One thing that encouraged me about the 2025 BoA study was the increase in volunteerism it detected among the affluent. Over my four-decade career, I’ve found that people who volunteer for a charity generally also give more money in the long term. As a comprehensive advisor, you should ask your clients what they care about and help them define their charitable viewpoint. You might suggest that they consider volunteering for the organization to which they’re considering giving, so they can see firsthand how the organization functions, what its mission really is and how it carries out its mission. You always want to look under the hood before writing a big check or donating significant non-cash assets.
Your philanthropically inclined clients want to ensure that the majority of their gifts are delivered to the organization’s mission and not lost in overhead, marketing or mismanagement. Consultation sites such as Charity Navigator and GuideStar (now part of Candid) provide donors, funders and the public with information to evaluate and compare charities based on their financial health, accountability and transparency.
The BoA survey also pointed to the increased use of giving vehicles (cited by 24% of respondents). What it didn’t explain, however, was that the predominant giving vehicle was a donor-advised fund (DAF). Unlike giving directly to charity, DAFs allow donors to donate and then take an immediate tax deduction while waiting for the DAF to determine how the donation will be used. While the donation is irrevocable, it can grow tax-free in the DAF while the decision is contemplated.
However, DAFs are often criticized because the money is idle and does not benefit a charity immediately.

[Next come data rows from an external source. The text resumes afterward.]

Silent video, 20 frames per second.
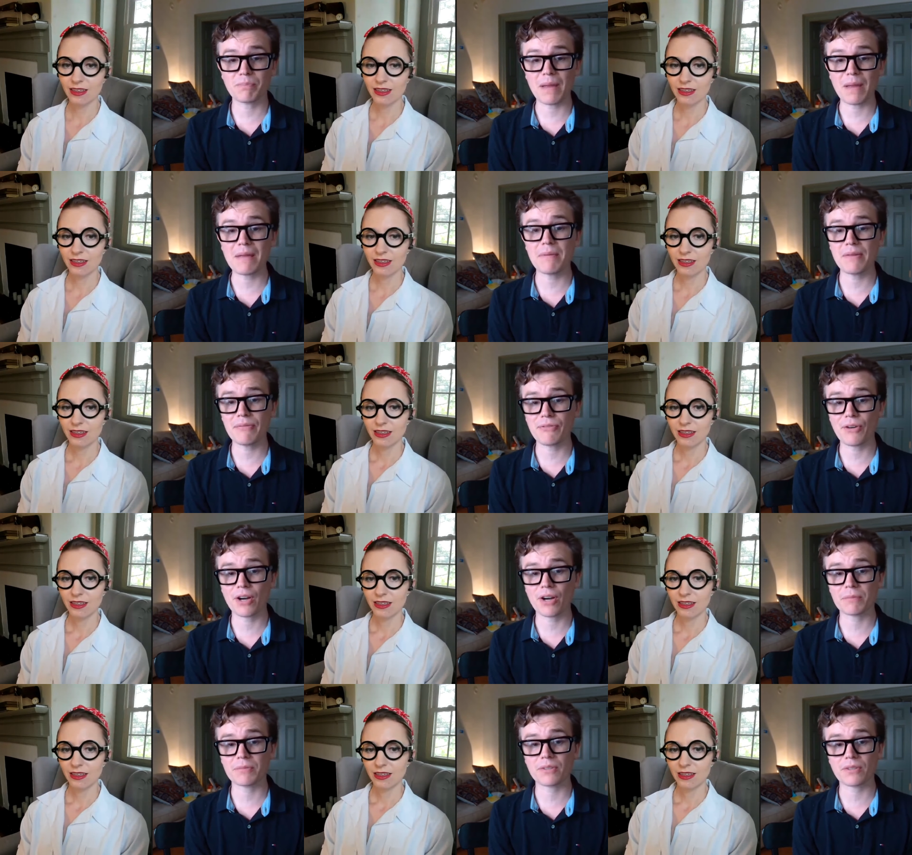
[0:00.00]
Speaker 1: baby
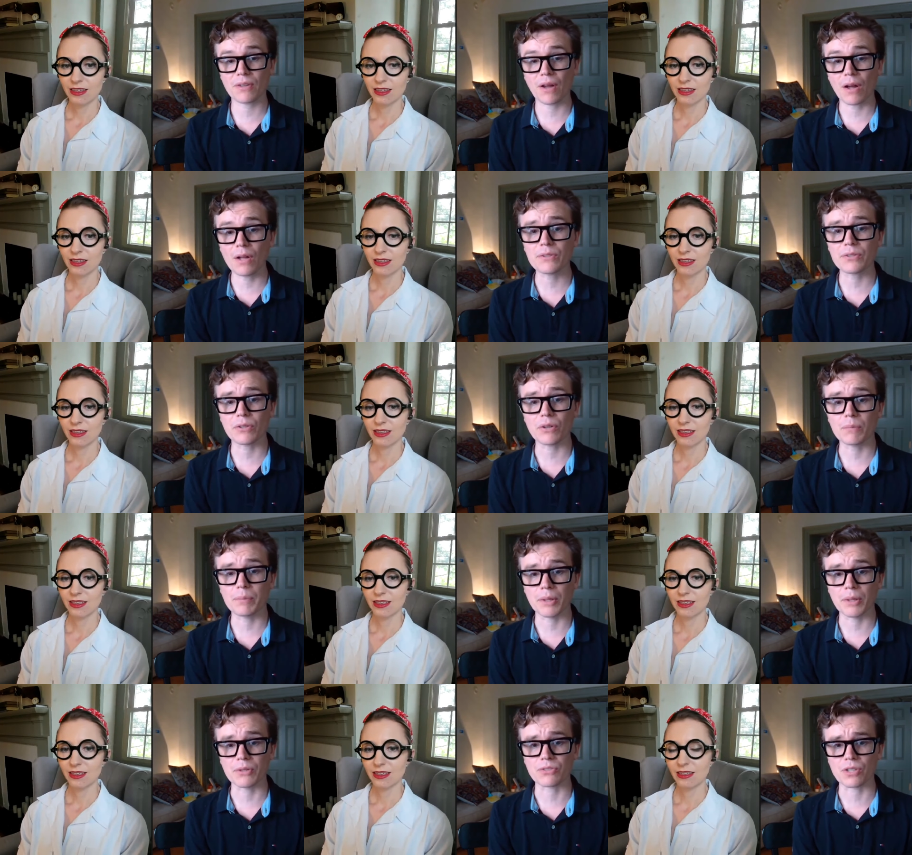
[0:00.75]
farms is also a
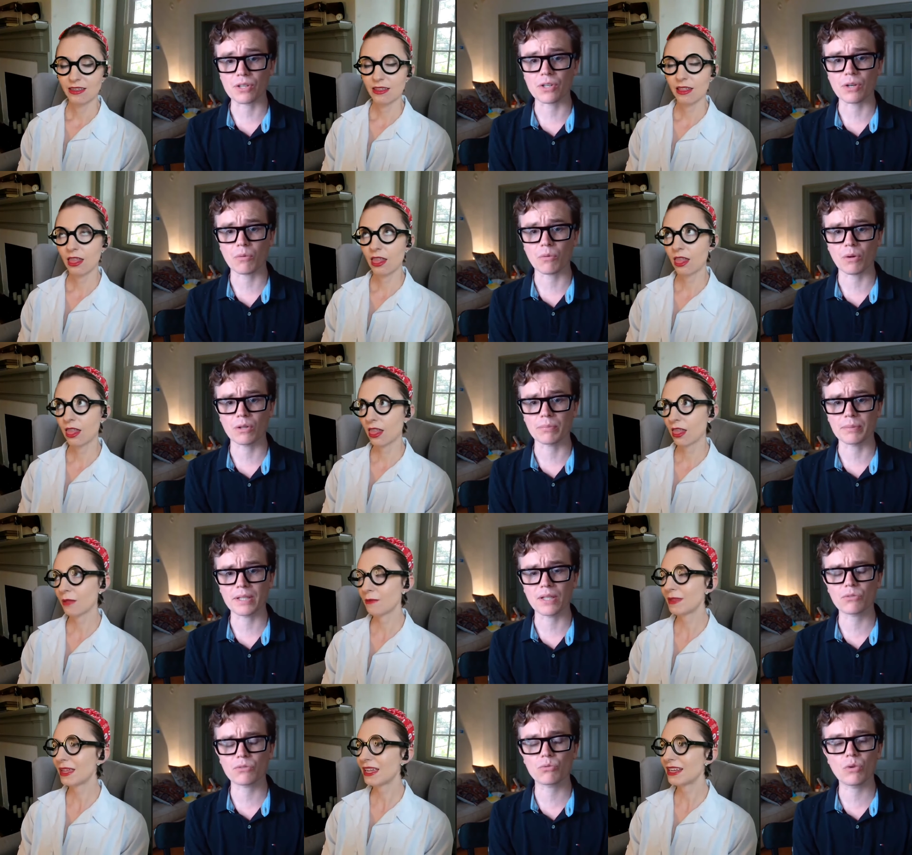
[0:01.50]
post-gender world
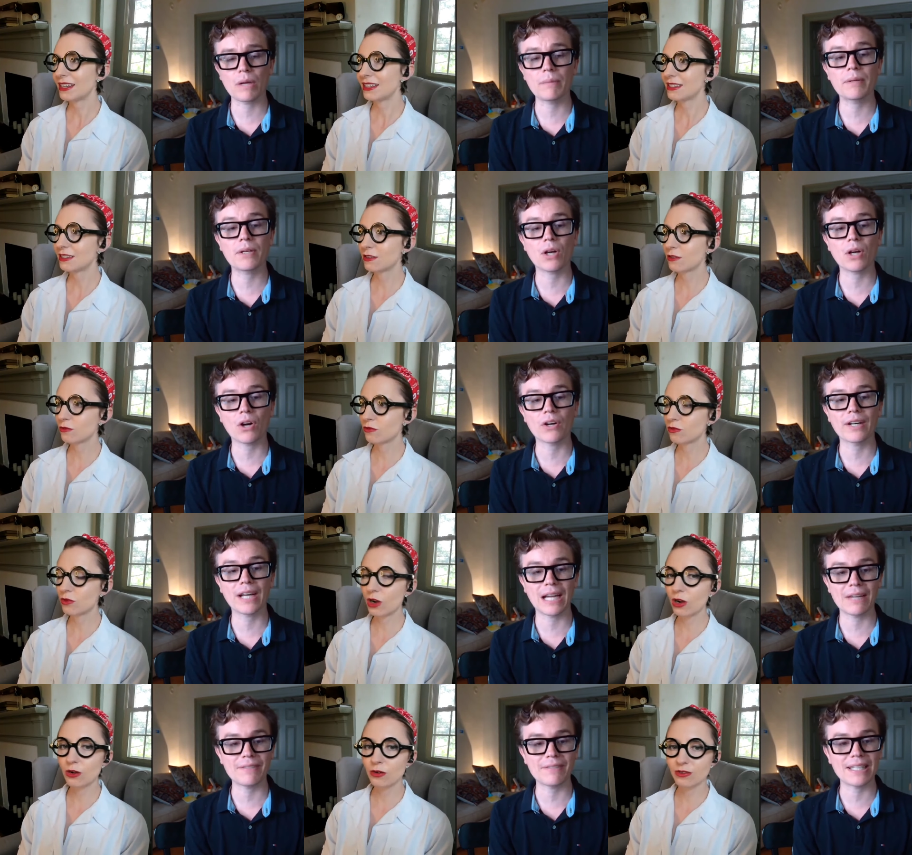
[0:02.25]
Speaker 2: because that women is
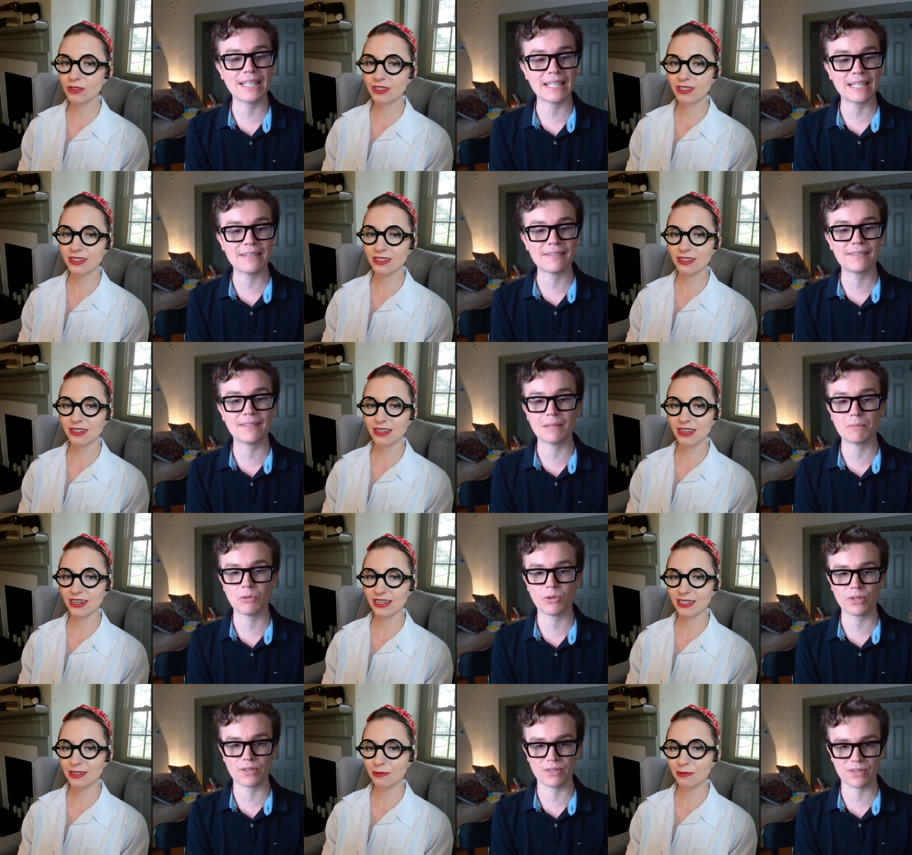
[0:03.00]
gross and
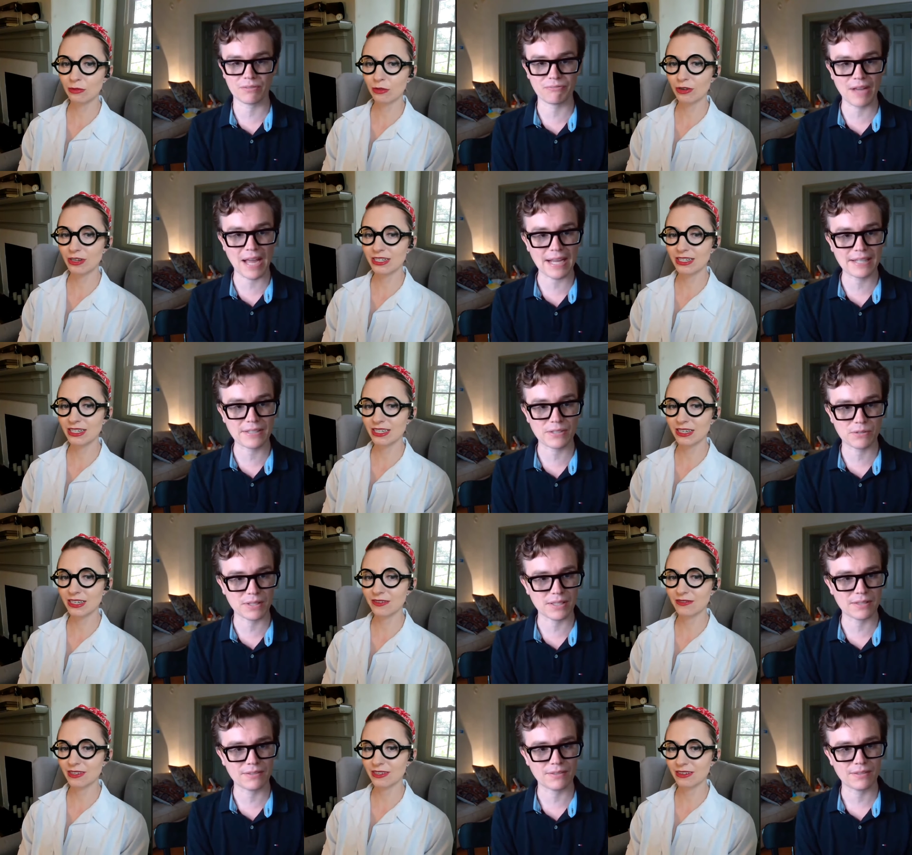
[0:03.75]

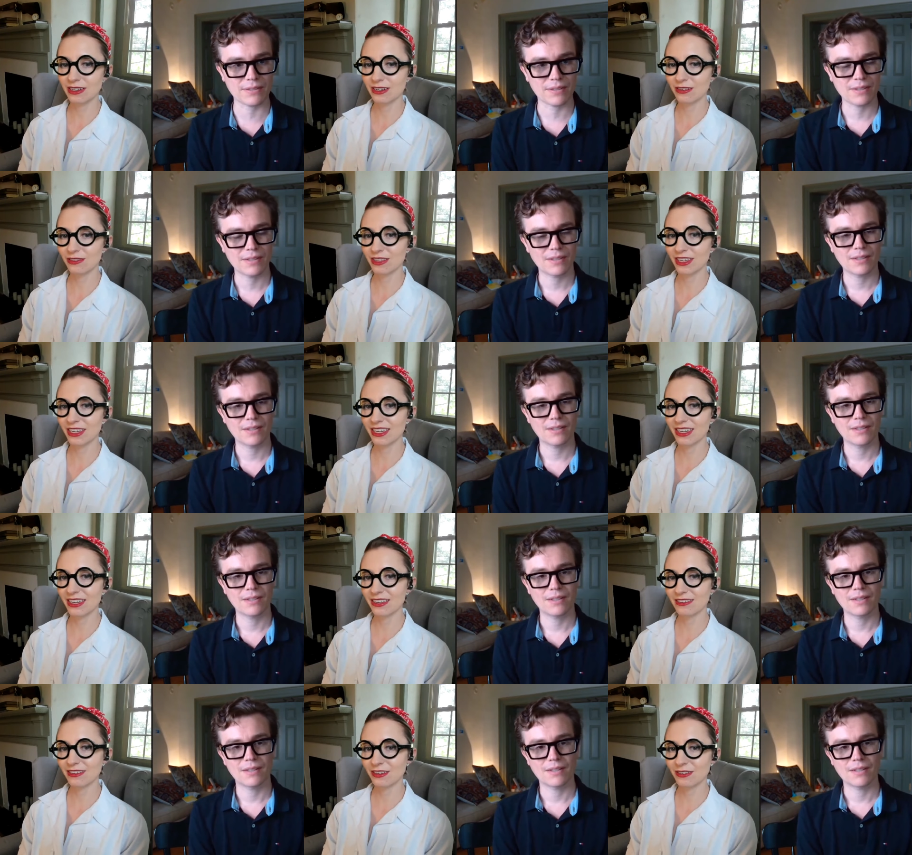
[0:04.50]
exploitative, and I don't like
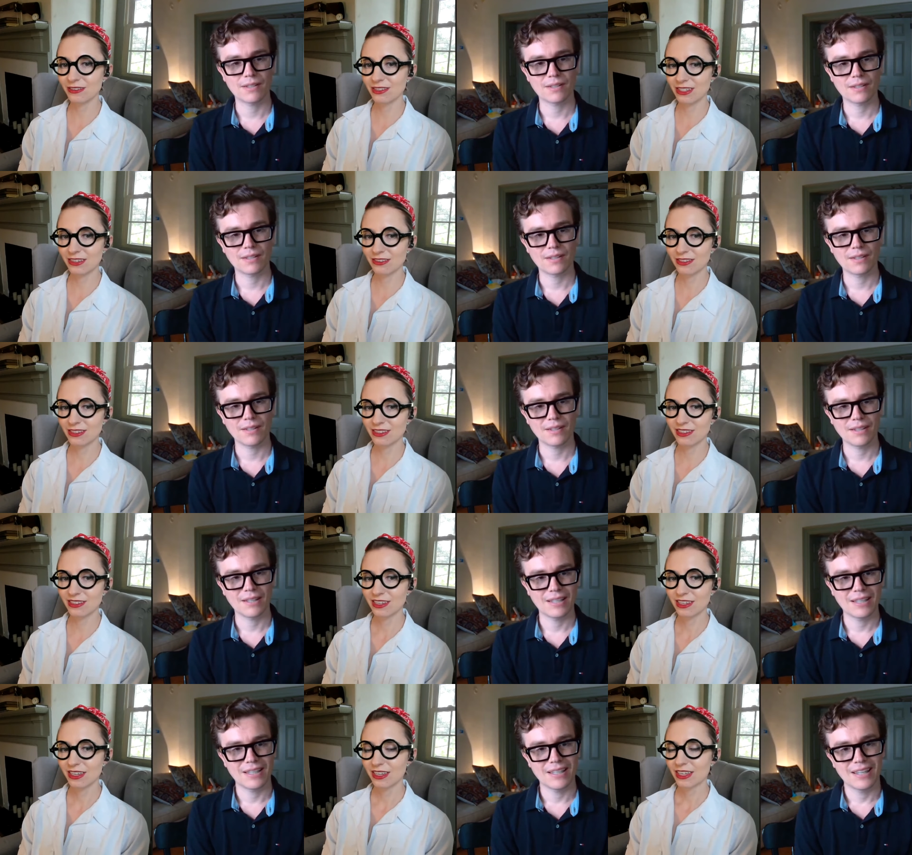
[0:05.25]
it. No, it sounds
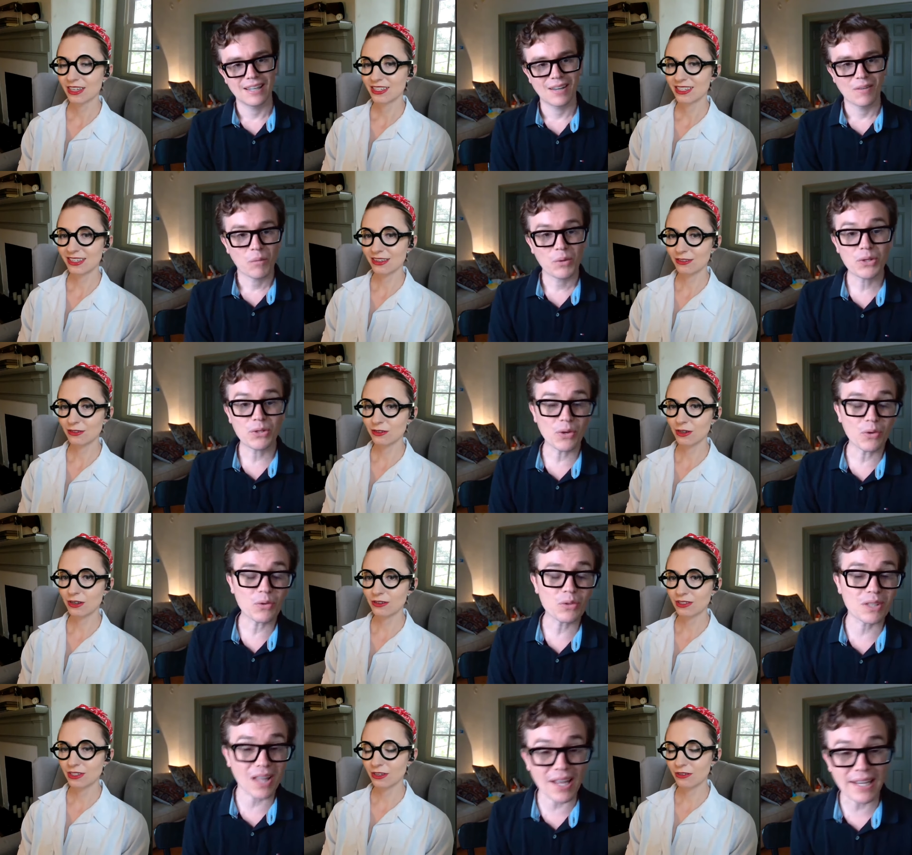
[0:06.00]
Speaker 1: you don't
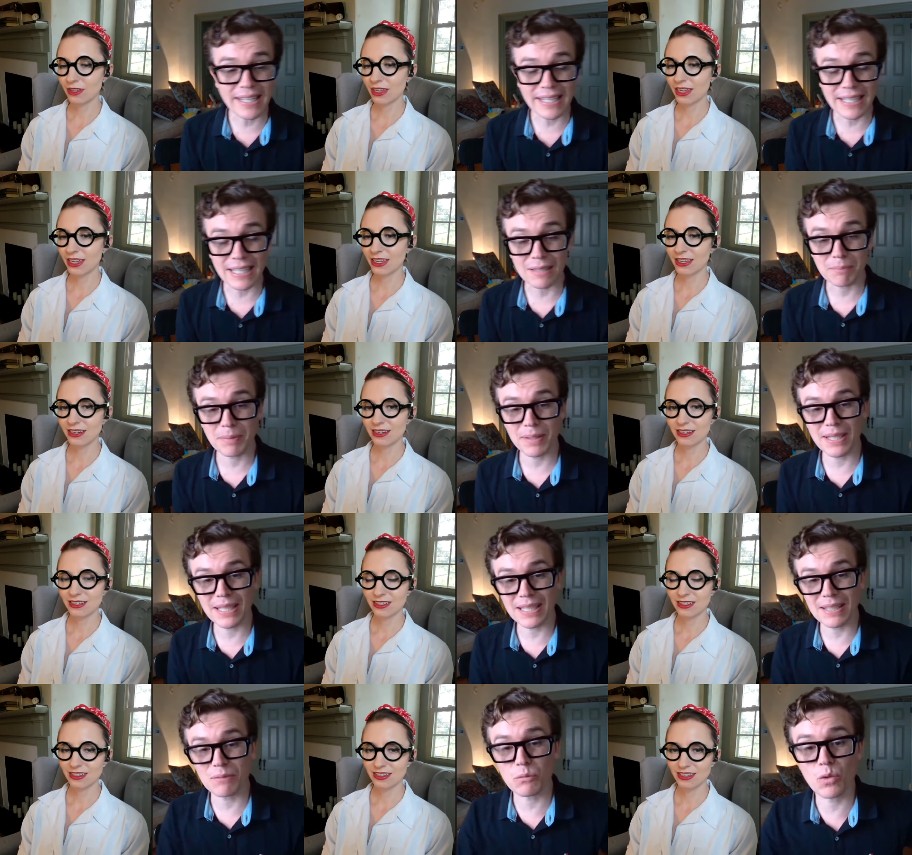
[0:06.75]
gross, like it, but
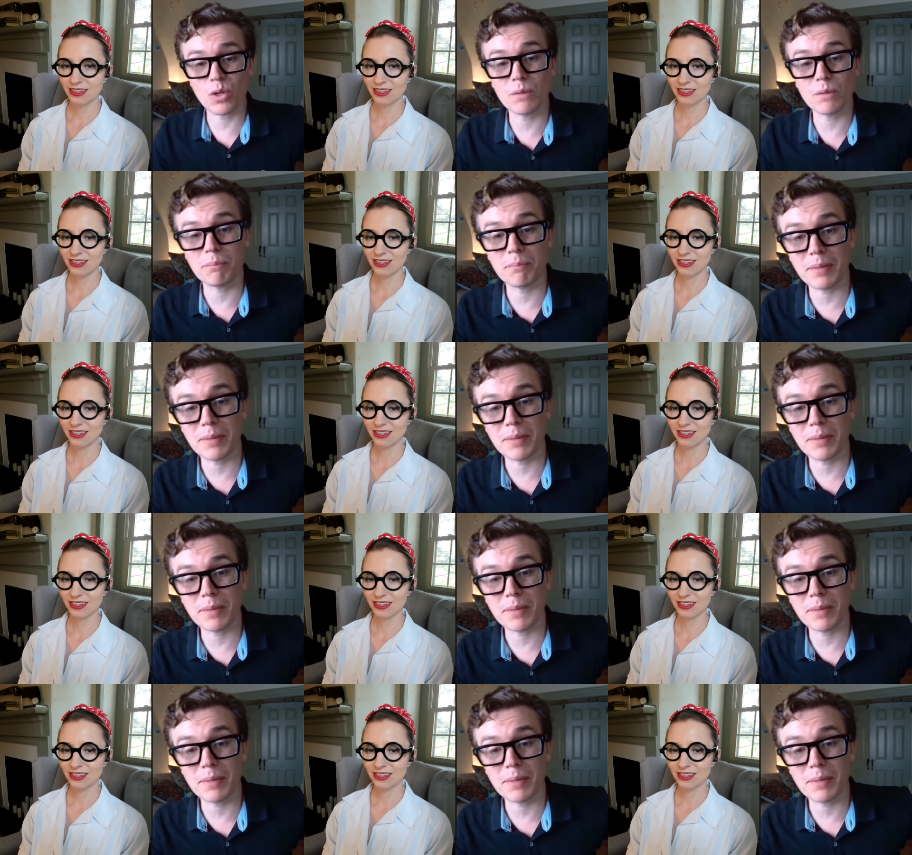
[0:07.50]
it would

While this is true, DAFs give the donor the opportunity to evaluate various organizations properly and to distribute funds more effectively.
While the decision about how to use the funds is ultimately the DAF’s, not the donor’s, major DAF sponsors are all user-friendly. The most restrictive DAFs are those that a single cause charity or a local community foundation sponsors. That’s where it’s desirable to keep the funds within the community they serve. Donors and their advisors just need to pay attention to these guidelines.
Unfortunately, too many advisors automatically default to DAFs when clients express interest in charitable giving. They don’t know any better. In many circumstances, a charitable trust, such as a charitable remainder trust or a pooled income fund, is a better strategy as both vehicles benefit both the donor and the charity. Advisors are missing out by not examining other giving vehicles and tools.
Finally, the study found that only 13% of affluent respondents—one in eight—involved their children or grandchildren in their giving plans. That gap provides a huge opportunity for you to help clients with legacy planning and to engage the NextGen in giving, whether through volunteering their time or making a direct gift of wealth. It’s a great way to pass down your client’s family values from one generation to the next.
Your clients are in a unique position to make an impact with their wealth and influence through direct giving, volunteering, serving on a board, or advocacy. Be proactive about initiating philanthropic conversations with them. Don’t wait for them to ask.